Lei torna obrigatória sinalização de edifícios próximos a aeroporto

Medida reforça precauções com segurança de voo. Quem não cumprir pode ser multado
A Lei 13.133 sancionada pela Presidência e publicada no Diário Oficial da União em (16/06) tornam obrigatórios o uso e a manutenção de sinalizadores ou balizadores aéreos de obstáculos existentes nas zonas de proteção dos aeródromos. A medida altera o Código Brasileiro de Aeronáutica. A instalação, operação e manutenção dos balizadores serão de responsabilidade do proprietário. A norma entrou em vigor e quem descumpri-la está sujeito à multa.

“Agora há um dispositivo legal que determina quem é o responsável pela instalação e manutenção de sinalizadores ou balizadores aéreos de obstáculos”, avalia o Capitão Edwilson Sena dos Santos, Chefe da Seção de Normas de Aeródromos do Departamento de Controle do Espaço Aéreo (DECEA).

De acordo com o DECEA, é considerado “obstáculo” todo objeto de natureza permanente ou temporária, fixo ou móvel, que possa causar algum efeito adverso à operação aérea, ou seja, que possa por em risco a navegação, os procedimentos de pouso e de decolagem, ou ainda um voo nivelado. Como exemplos podem ser citados edifícios, antenas, para-raios, torres e também elementos naturais da geografia local. “Os objetos considerados obstáculos precisam ser iluminados”, detalha. 
A sinalização pode ser realizada com luzes de obstáculos e pinturas com tintas refletivas, conforme prevê a Portaria do Comando da Aeronáutica 256/GC5 (13 de Maio de 2011). “A sinalização precisa ser visível de qualquer lado”, ressalta o capitão.

Multa - O valor mínimo da multa para quem descumprir as regras é de cerca de R$ 2.400,00 para pessoa física e R$ 4.800,00 para pessoa jurídicas.
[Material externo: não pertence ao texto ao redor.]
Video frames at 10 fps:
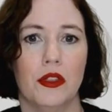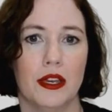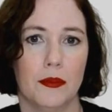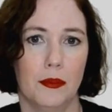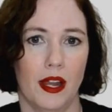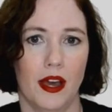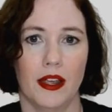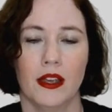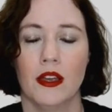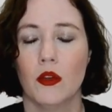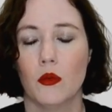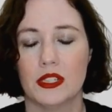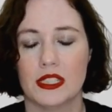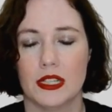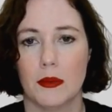they comply
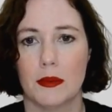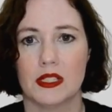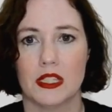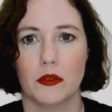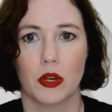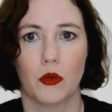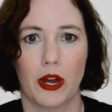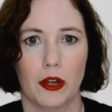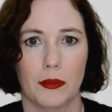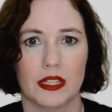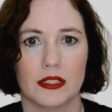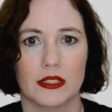with CMMC requirements.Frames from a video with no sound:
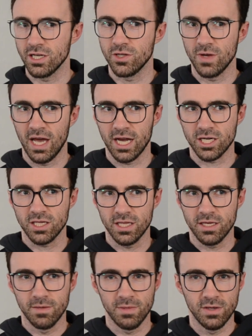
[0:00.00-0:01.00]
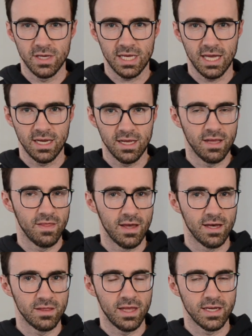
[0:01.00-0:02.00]
to actually communicate in
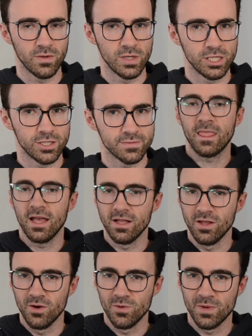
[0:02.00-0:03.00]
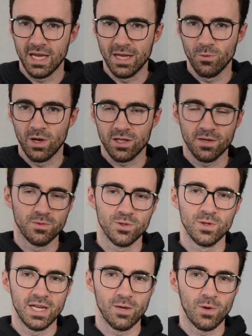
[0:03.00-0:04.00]
that language. Hello, and welcome
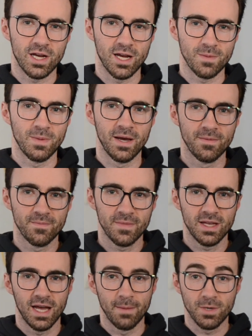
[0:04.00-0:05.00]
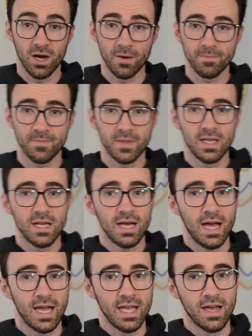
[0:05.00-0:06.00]
to Lingua Carpa. I'm Carp.
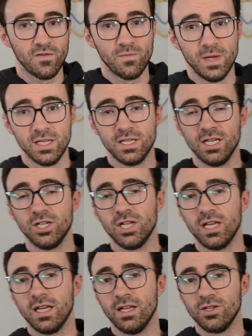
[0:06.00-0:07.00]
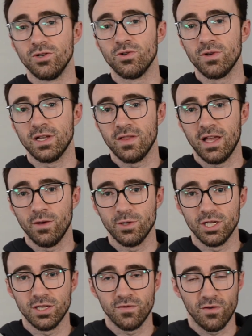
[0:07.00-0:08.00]
I have been teaching and tutoring
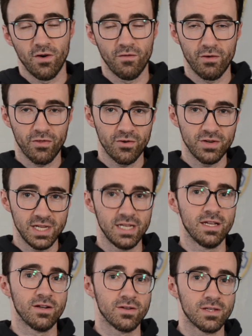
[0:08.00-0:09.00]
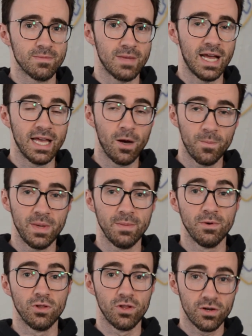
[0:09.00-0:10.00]
languages for over 13 years. I help
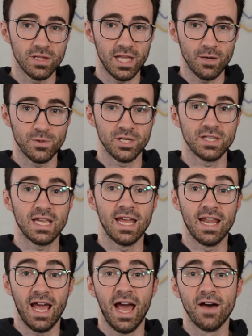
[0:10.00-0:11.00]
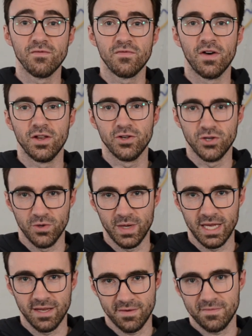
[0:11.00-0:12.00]
people learn languages and have fun
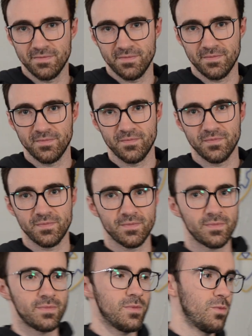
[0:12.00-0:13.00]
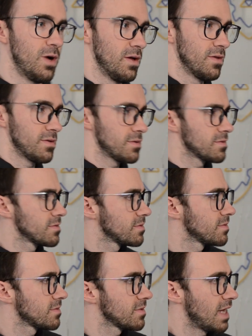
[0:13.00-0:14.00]
doing it. Well,
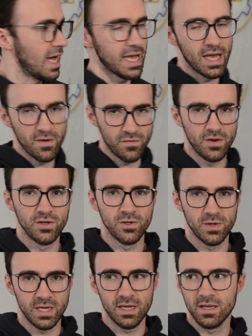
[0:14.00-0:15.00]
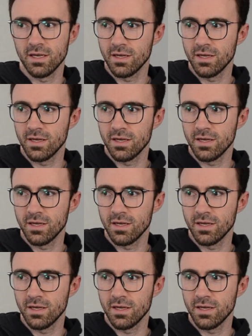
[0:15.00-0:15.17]
I have fun doing it.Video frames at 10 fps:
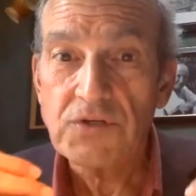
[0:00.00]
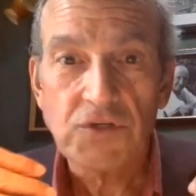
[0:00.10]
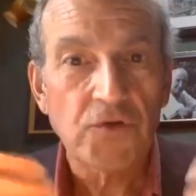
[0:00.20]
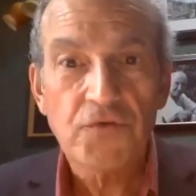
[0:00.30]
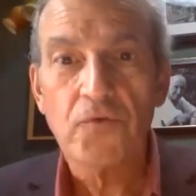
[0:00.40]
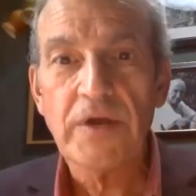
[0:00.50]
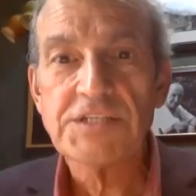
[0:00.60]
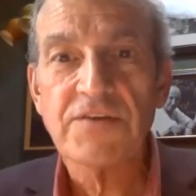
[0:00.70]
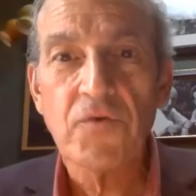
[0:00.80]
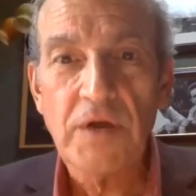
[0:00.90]
to the
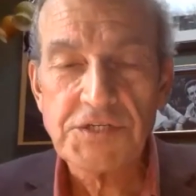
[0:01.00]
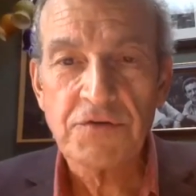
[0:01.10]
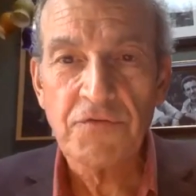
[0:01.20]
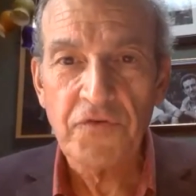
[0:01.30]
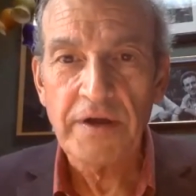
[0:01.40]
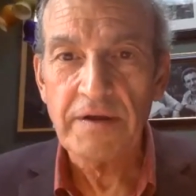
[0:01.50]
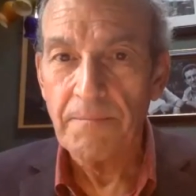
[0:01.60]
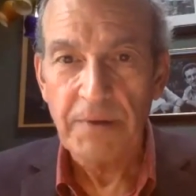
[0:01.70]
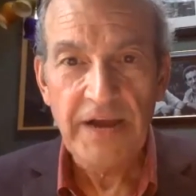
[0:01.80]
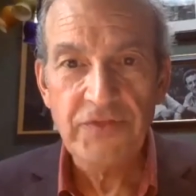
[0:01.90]
rest of the Western Front
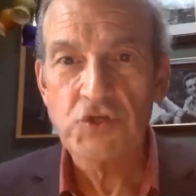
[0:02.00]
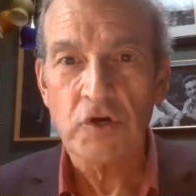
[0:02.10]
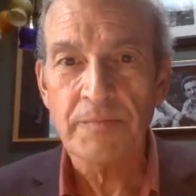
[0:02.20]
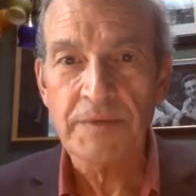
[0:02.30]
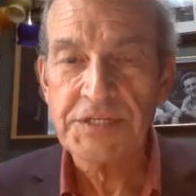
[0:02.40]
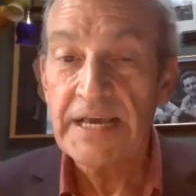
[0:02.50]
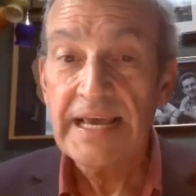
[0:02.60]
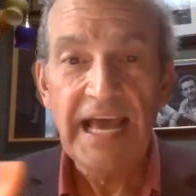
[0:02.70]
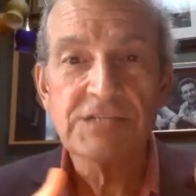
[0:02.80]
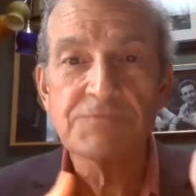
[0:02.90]
by the Germans
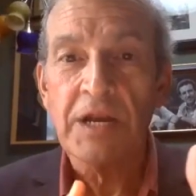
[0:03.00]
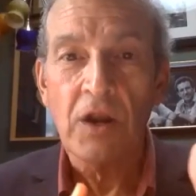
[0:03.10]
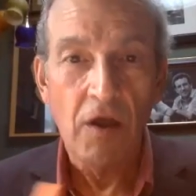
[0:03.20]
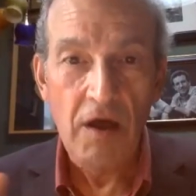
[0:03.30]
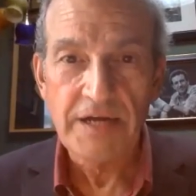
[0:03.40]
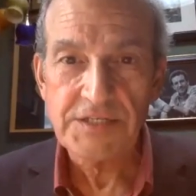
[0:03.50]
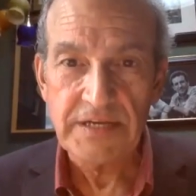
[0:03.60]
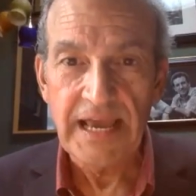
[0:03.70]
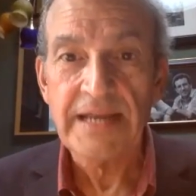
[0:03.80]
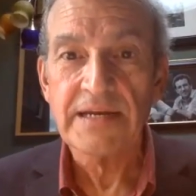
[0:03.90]
has been lost
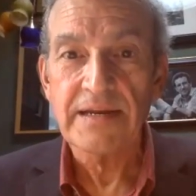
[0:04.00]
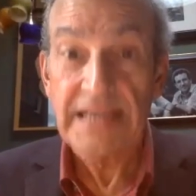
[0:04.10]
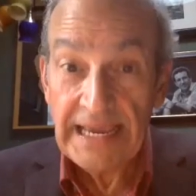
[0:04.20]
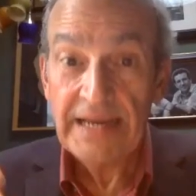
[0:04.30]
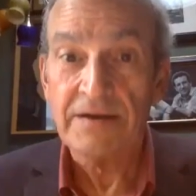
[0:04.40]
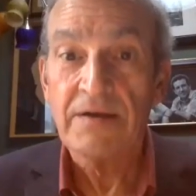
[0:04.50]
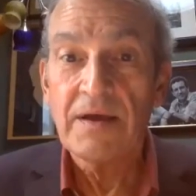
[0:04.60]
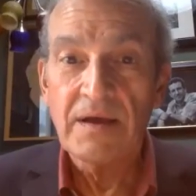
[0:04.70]
and gained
Os valores estão estabelecidos de acordo com o Regulamento da competência, organização, funcionamento e procedimento dos processos da Junta de Julgamento da Aeronáutica. Os imóveis em desconformidade serão notificados pela autoridade aeronáutica.

O administrador do aeroporto tem a autoridade de fiscalizar o entorno do aeródromo. Ao identificar alguma irregularidade nesta área, ele deve informar à prefeitura e ao Comando Aéreo Regional (COMAR). O primeiro verifica a localização e a altitude do empreendimento e os dados sobre a instalação. O segundo, em conjunto com o órgão regional do DECEA, avalia se este objeto se constitui em um obstáculo. Então serão tomadas as providências para salvaguardar as operações do aeródromo e solicitar ao proprietário as alterações necessárias.